Certos projetos tocam diretamente na área do empreendedorismo, como o que a Passa ao Futuro está neste momento a desenvolver com a Câmara Municipal de Mértola, para repensar as mantas tradicionais da região. “Cada manta custa 700€, por isso o desafio também é tentar perceber como é que se pode pegar na técnica e torná-la comercialmente sustentável.” Neste caso, até planos de negócios serão feitos, numa parceria com estudantes da Universidade de Columbia, trazidos ao Alentejo.

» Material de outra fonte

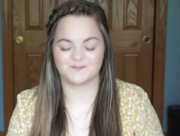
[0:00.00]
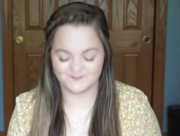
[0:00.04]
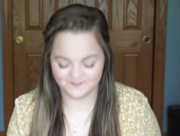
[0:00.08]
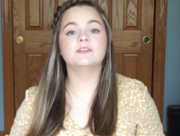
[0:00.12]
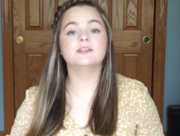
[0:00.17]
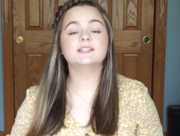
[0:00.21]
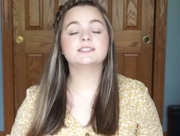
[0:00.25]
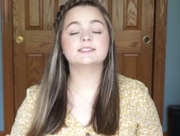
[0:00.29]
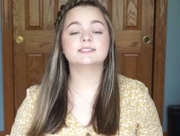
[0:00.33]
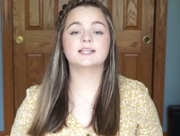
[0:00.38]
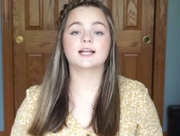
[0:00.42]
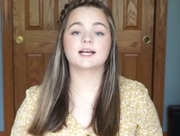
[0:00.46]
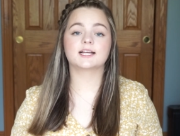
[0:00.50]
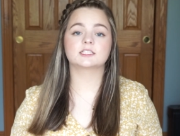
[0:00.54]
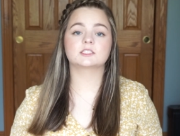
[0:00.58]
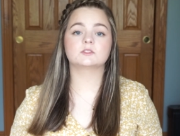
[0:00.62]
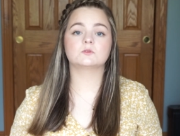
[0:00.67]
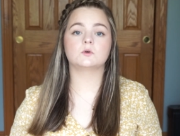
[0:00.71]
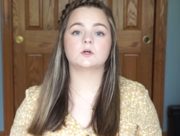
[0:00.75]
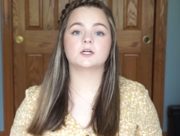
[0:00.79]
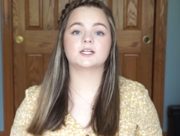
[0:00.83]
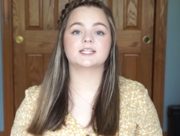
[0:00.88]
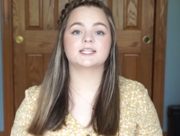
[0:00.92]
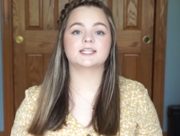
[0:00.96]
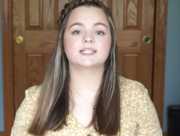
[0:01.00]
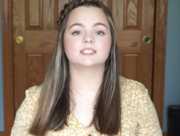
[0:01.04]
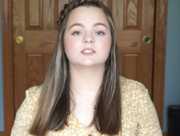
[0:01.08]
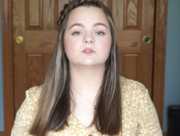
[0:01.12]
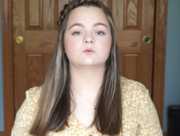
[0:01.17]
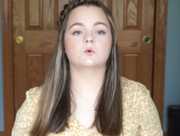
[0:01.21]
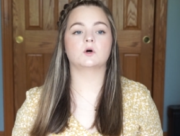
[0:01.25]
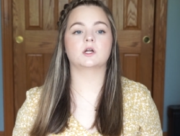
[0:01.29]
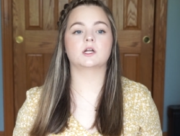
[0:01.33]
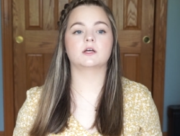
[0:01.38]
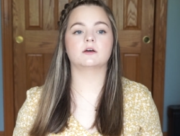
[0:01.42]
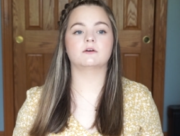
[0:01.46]
This next one is
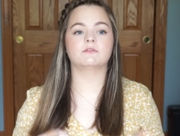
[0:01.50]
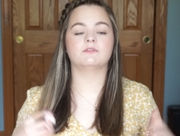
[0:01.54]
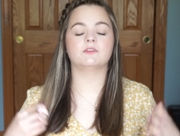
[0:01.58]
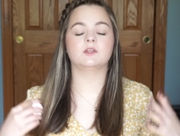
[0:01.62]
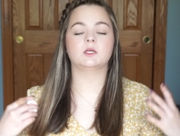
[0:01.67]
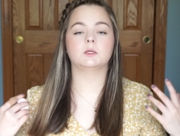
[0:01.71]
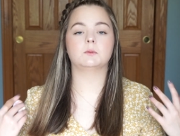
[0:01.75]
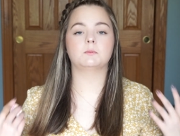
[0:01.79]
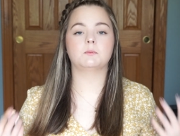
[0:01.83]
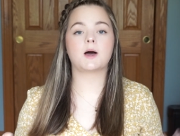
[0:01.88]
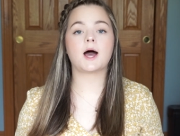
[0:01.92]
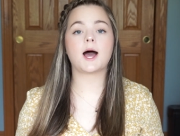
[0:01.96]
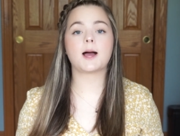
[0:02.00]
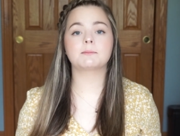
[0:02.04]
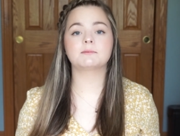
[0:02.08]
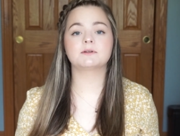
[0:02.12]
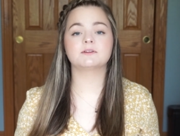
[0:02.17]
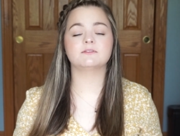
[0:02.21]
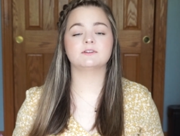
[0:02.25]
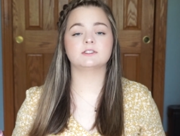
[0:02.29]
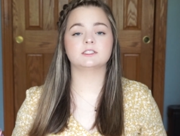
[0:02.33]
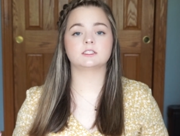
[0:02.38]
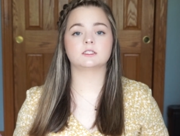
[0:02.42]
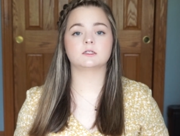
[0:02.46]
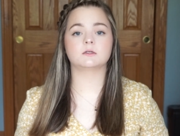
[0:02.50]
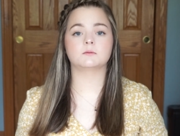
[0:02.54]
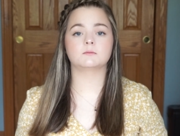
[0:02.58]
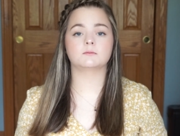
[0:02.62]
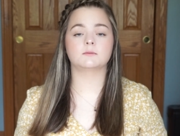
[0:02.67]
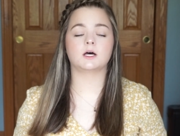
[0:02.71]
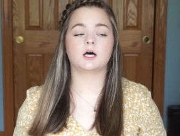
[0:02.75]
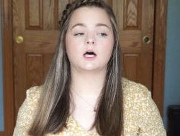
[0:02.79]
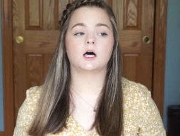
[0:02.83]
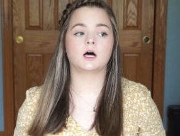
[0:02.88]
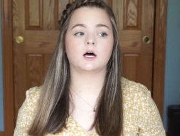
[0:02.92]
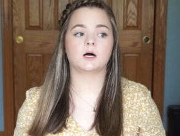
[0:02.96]
one of the Poptivism
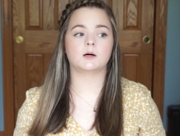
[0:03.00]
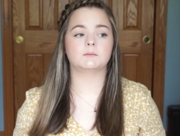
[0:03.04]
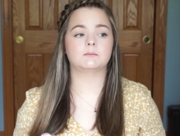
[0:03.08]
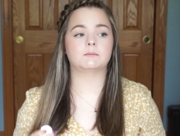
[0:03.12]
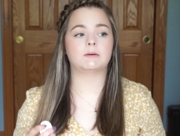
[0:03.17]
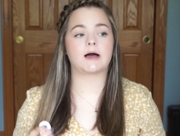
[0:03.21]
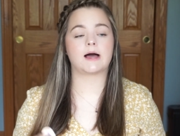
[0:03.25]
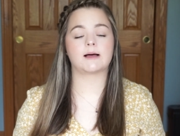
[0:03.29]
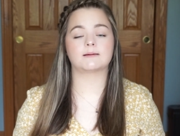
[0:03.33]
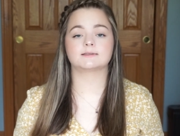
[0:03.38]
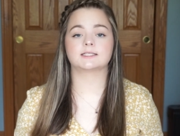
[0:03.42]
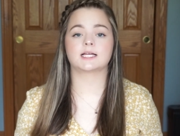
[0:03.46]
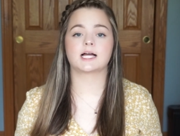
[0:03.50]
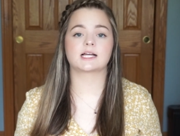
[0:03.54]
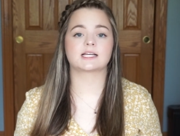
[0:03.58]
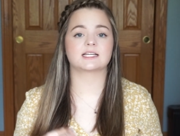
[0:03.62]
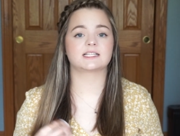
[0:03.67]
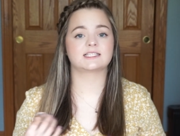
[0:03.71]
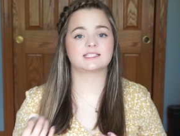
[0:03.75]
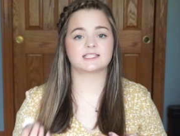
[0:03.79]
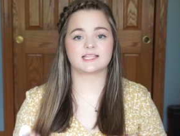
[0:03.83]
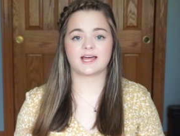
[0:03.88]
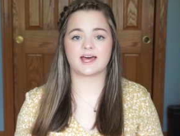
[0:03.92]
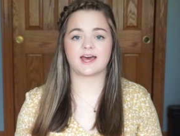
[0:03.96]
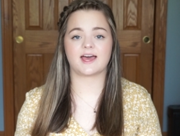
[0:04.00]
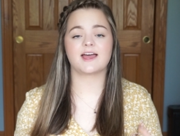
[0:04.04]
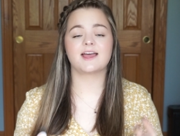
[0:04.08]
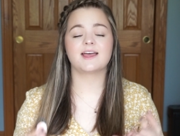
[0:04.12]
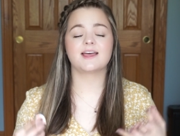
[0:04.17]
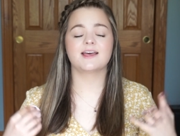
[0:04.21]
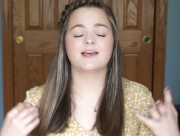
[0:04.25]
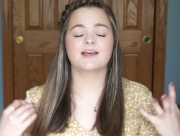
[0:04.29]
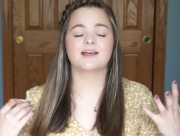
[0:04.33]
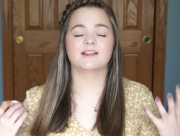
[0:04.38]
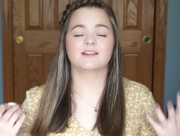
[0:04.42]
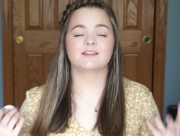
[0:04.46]
pop sockets that
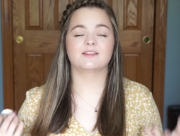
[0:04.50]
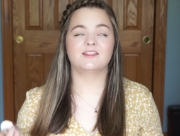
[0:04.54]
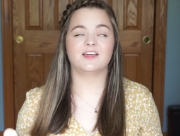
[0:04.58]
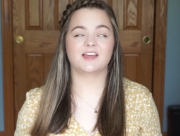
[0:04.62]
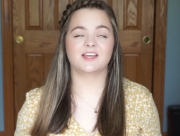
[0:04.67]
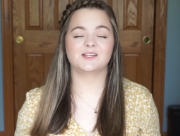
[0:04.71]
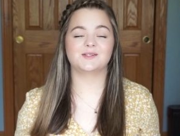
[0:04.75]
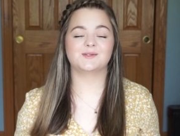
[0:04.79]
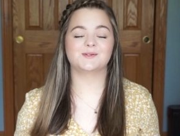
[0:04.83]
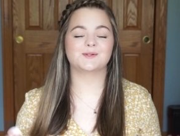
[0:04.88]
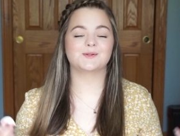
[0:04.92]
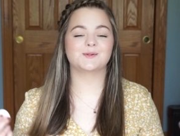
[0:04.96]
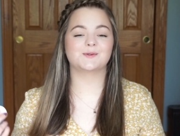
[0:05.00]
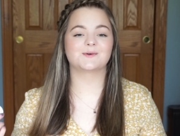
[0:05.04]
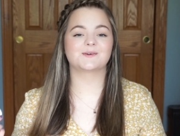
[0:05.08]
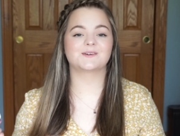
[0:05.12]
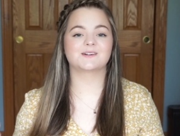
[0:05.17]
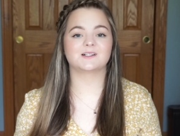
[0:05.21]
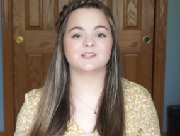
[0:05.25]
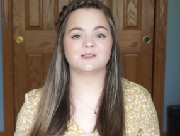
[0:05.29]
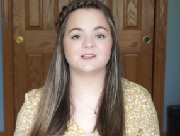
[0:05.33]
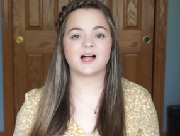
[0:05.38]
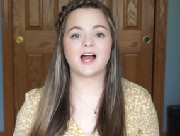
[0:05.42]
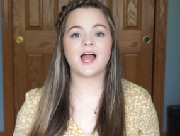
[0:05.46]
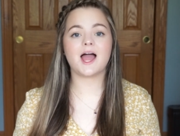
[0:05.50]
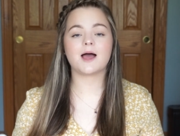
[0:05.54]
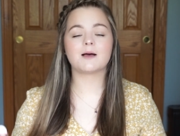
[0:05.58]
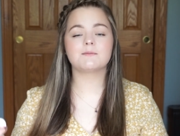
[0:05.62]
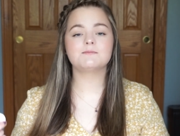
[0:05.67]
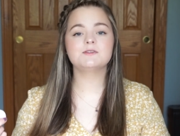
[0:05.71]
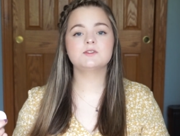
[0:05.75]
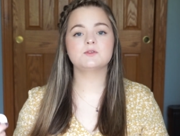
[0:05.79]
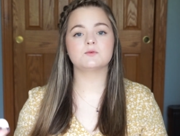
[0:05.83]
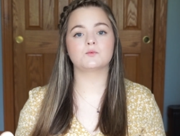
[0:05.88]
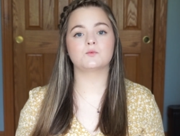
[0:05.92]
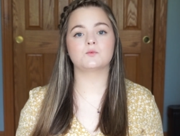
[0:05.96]
they do
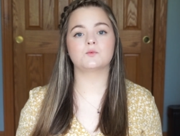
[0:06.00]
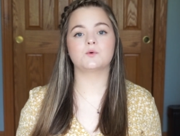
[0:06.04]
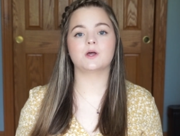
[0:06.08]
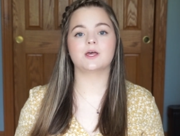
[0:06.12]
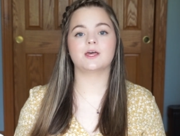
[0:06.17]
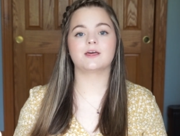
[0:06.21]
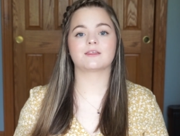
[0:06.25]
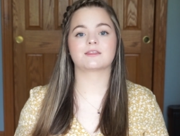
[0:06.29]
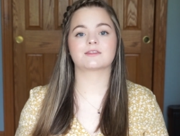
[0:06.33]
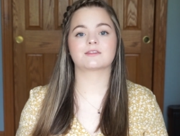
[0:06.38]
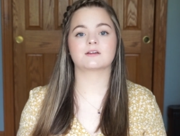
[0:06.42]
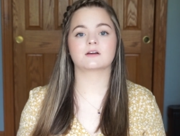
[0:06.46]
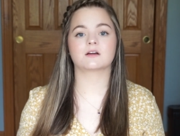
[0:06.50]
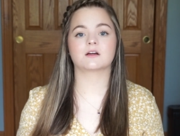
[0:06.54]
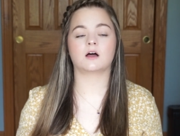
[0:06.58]
collabs with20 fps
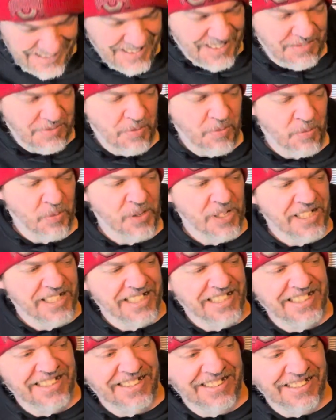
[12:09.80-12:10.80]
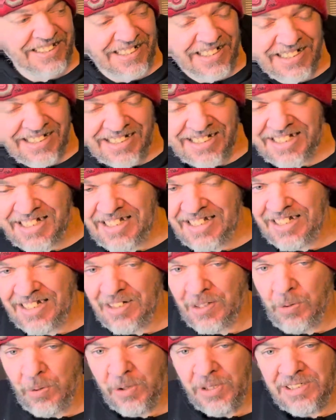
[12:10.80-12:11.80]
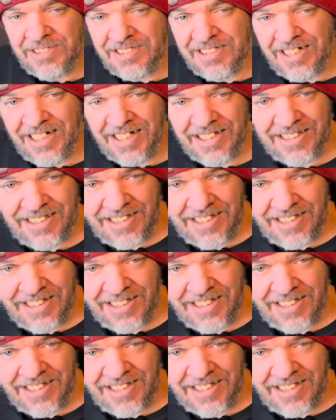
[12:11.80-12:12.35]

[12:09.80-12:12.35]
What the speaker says: before I get into it. And then of course you got theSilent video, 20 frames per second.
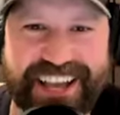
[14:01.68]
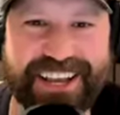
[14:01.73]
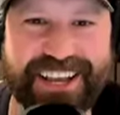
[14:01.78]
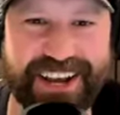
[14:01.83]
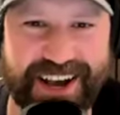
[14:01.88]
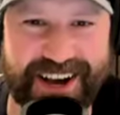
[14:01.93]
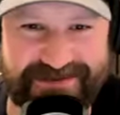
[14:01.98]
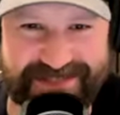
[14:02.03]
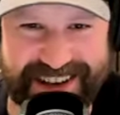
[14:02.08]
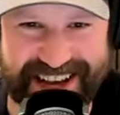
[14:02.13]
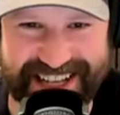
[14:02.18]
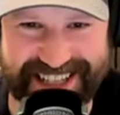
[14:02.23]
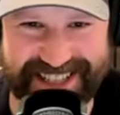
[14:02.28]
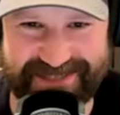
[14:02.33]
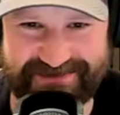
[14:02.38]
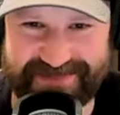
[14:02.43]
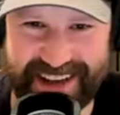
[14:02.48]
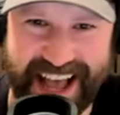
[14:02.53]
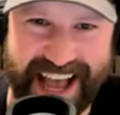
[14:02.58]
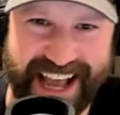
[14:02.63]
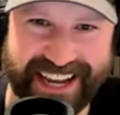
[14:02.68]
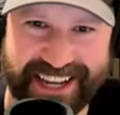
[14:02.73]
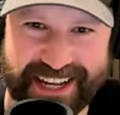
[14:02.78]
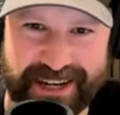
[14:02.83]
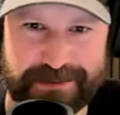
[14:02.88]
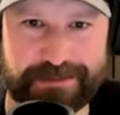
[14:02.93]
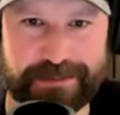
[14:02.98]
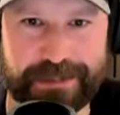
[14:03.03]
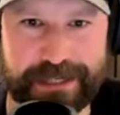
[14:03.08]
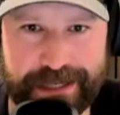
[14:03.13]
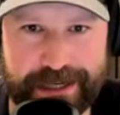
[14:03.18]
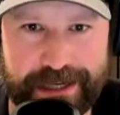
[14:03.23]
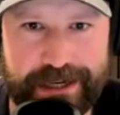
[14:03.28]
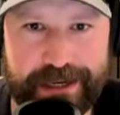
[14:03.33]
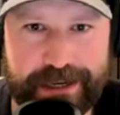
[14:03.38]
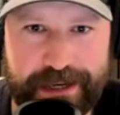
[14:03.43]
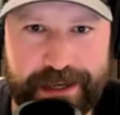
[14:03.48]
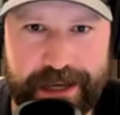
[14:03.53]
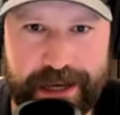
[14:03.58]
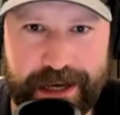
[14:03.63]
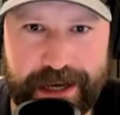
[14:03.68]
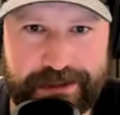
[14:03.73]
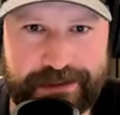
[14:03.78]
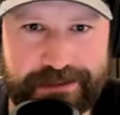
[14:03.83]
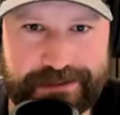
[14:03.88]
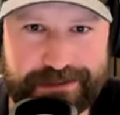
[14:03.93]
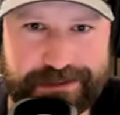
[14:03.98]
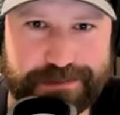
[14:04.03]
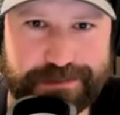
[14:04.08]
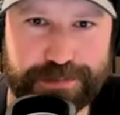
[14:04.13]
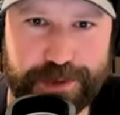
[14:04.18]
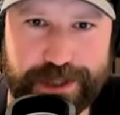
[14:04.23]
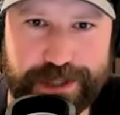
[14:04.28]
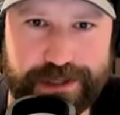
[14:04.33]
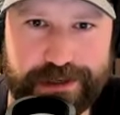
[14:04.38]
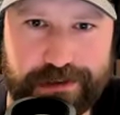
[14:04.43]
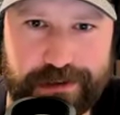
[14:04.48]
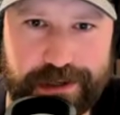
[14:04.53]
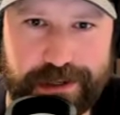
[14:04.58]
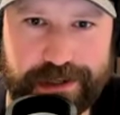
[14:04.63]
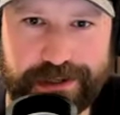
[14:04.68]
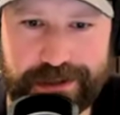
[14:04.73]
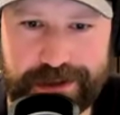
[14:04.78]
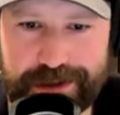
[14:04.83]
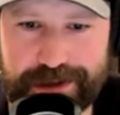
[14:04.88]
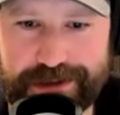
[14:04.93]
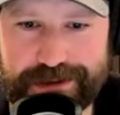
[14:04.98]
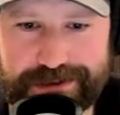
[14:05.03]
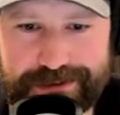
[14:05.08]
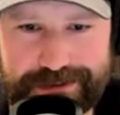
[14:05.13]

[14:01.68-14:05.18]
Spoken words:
commented back and I'm like, yeah, it's pretty critical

Outra peça nascida da residência na FRESS foi este aparador desenhado por Emmanuel Babled. © Passa ao Futuro

Em três anos, a associação ultrapassou os dois mil artesãos certificados e atualmente trabalha com 12 materiais e conta com o apoio da UNESCO Cátedra, CEARTE e da fundação suíça Michelangelo Foundation, entre outros. “Queremos promover o conhecimento tácito, o conhecimento de uma vida e que se passa com as mãos”, conclui Fatima. “Temos países em que esta tradição já se perdeu, e aqui ela está ativa, está viva.”

Artigo publicado originalmente na revista Observador Lifestyle nº 6 – Especial 100% português (novembro de 2019).